▶ [RECORDS FOR PROCESSING]:
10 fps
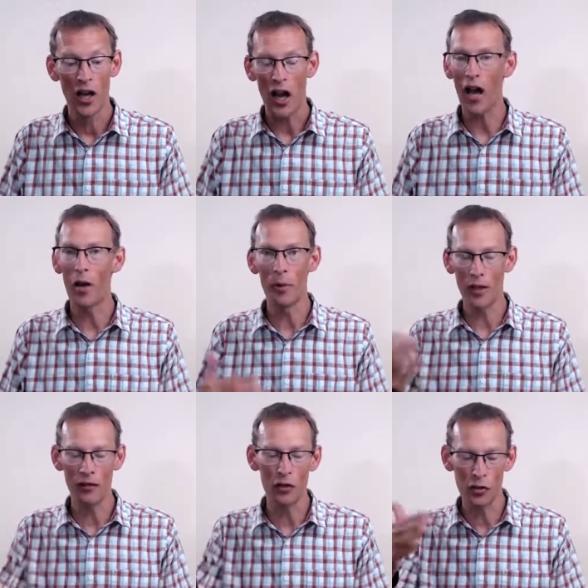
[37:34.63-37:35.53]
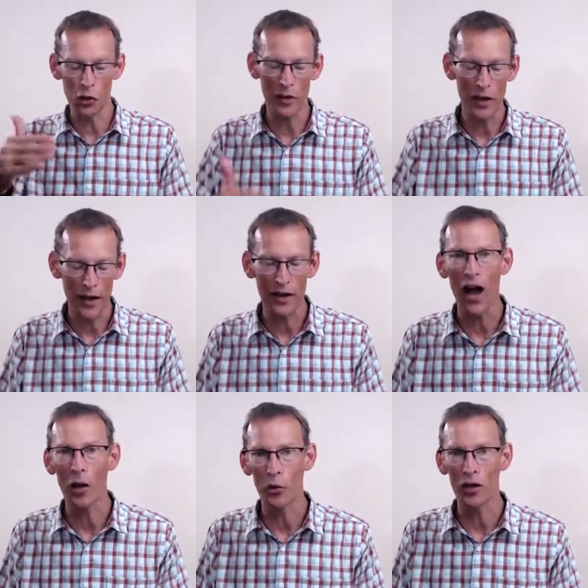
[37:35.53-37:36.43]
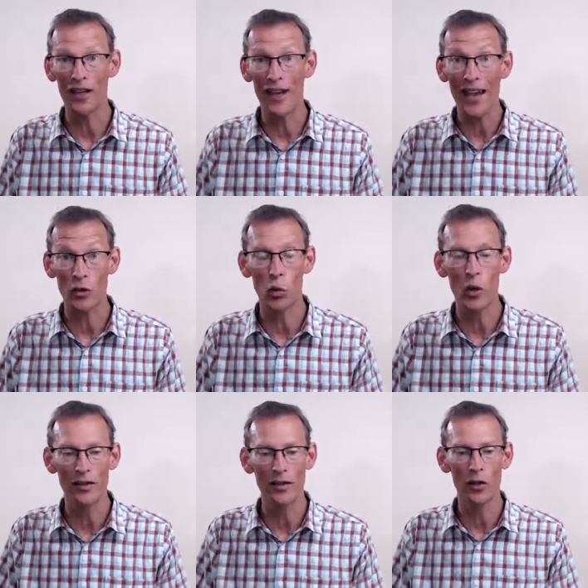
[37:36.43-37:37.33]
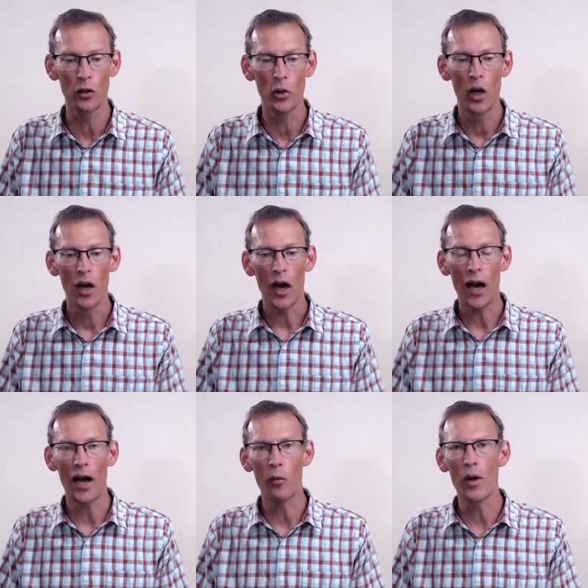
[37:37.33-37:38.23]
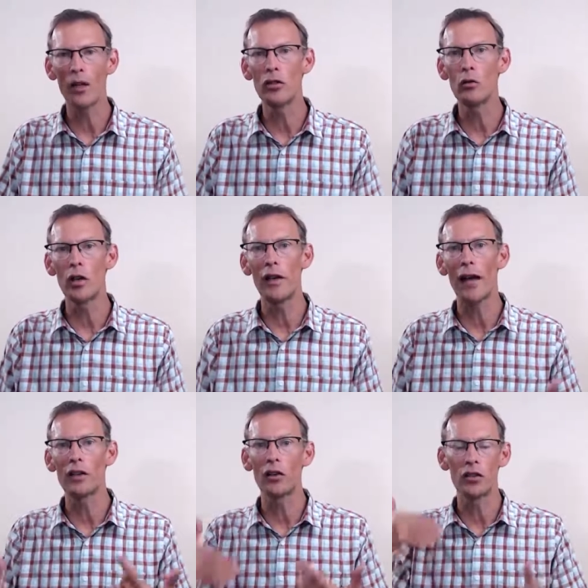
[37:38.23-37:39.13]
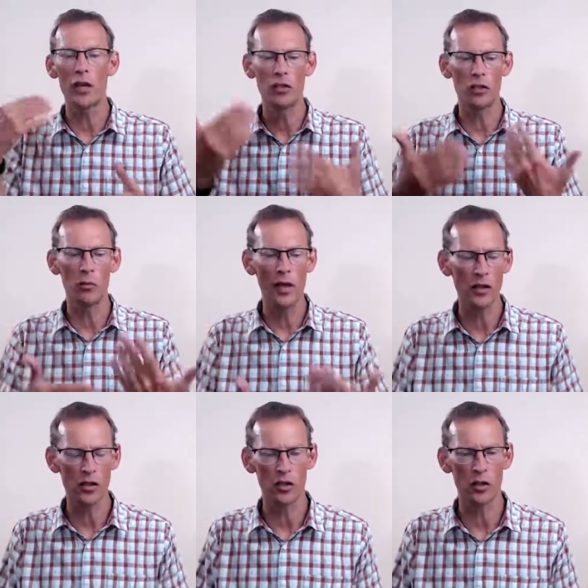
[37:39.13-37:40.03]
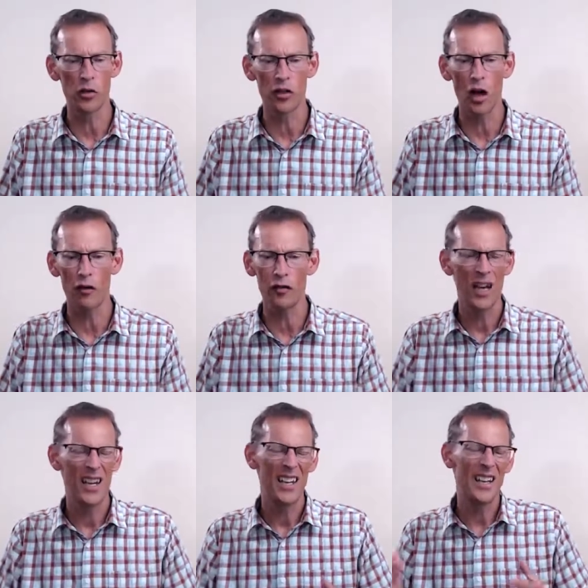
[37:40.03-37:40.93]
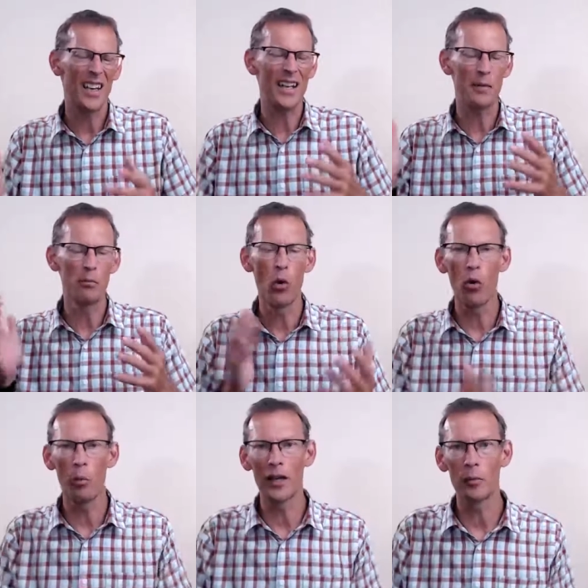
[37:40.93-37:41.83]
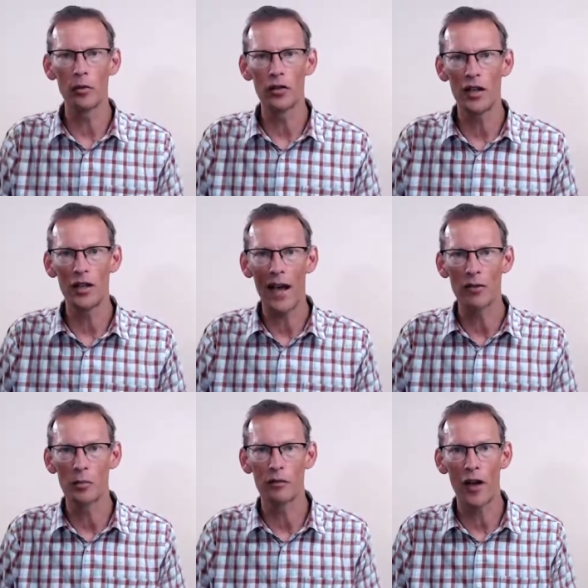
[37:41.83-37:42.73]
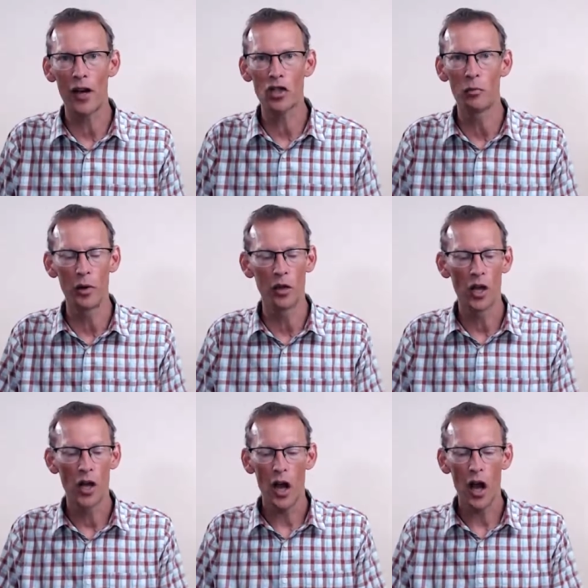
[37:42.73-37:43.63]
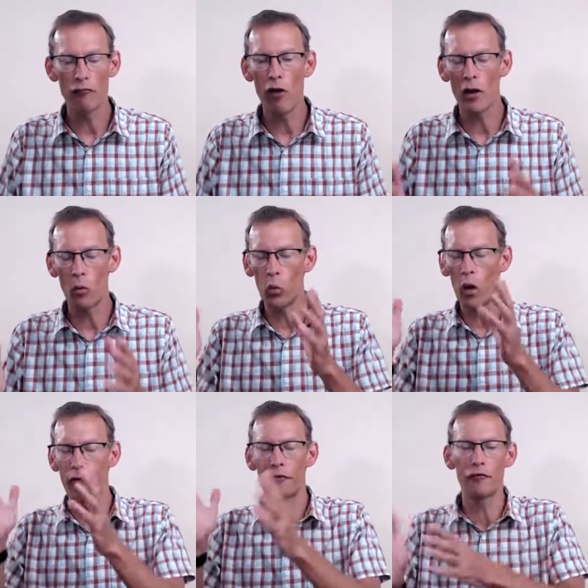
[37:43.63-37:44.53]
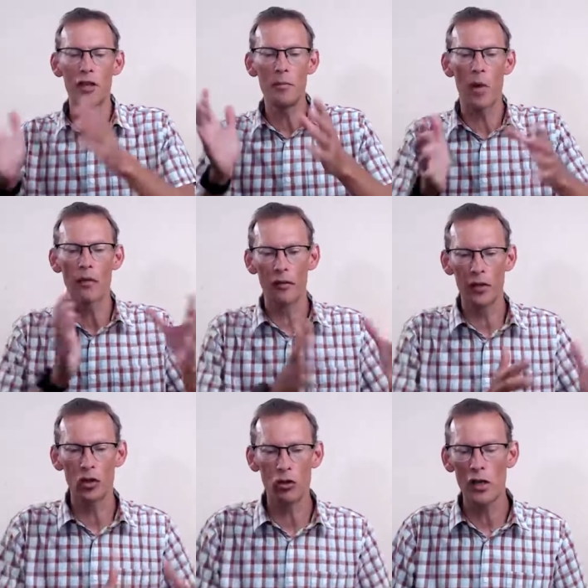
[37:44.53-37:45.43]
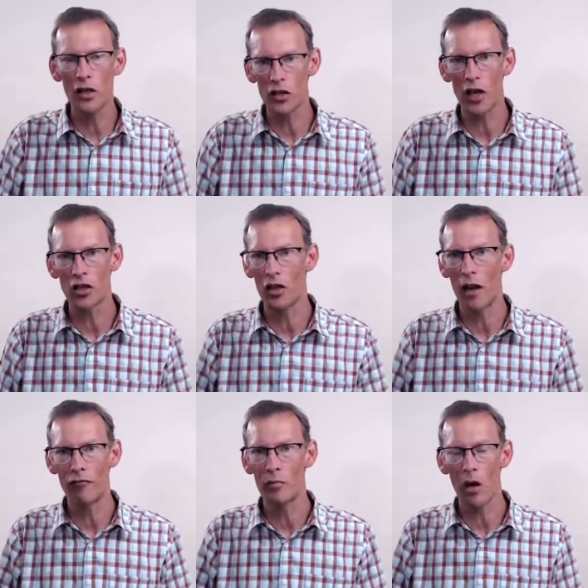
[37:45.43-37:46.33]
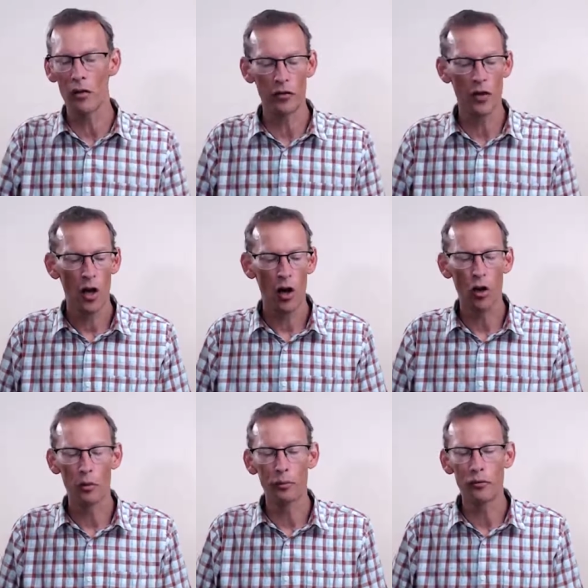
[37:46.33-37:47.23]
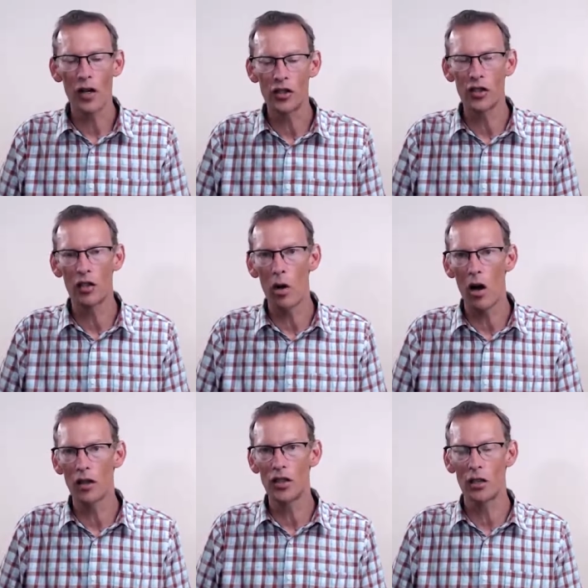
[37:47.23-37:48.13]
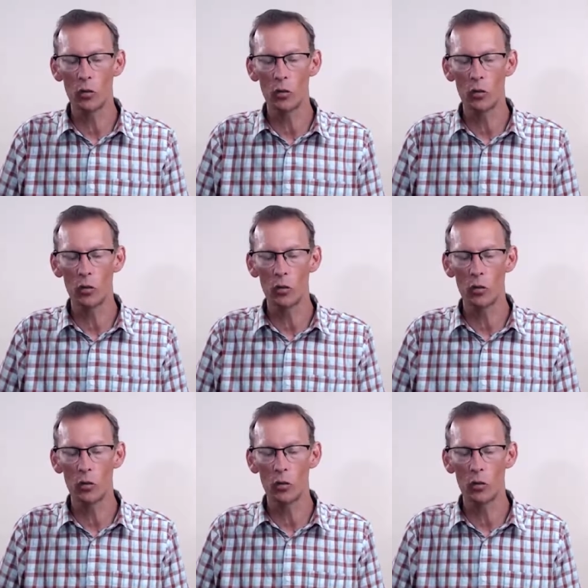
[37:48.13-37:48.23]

Uh, but if you saw me here, I will connect with you. Uh, and when I do connect, I'll send you some links to some stuff it's more applicable to the accounting profession, but I run a, a, free monthly training session every month on pricing and marketing.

▶ [TASK TO CARRY OUT]:
Take the listing and print it again exactly, but without any pictures.

▶ [ANSWER FOR THIS EXERCISE]:
10 fps
[37:34.63-37:35.53]
[37:35.53-37:36.43]
[37:36.43-37:37.33]
[37:37.33-37:38.23]
[37:38.23-37:39.13]
[37:39.13-37:40.03]
[37:40.03-37:40.93]
[37:40.93-37:41.83]
[37:41.83-37:42.73]
[37:42.73-37:43.63]
[37:43.63-37:44.53]
[37:44.53-37:45.43]
[37:45.43-37:46.33]
[37:46.33-37:47.23]
[37:47.23-37:48.13]
[37:48.13-37:48.23]

Uh, but if you saw me here, I will connect with you. Uh, and when I do connect, I'll send you some links to some stuff it's more applicable to the accounting profession, but I run a, a, free monthly training session every month on pricing and marketing.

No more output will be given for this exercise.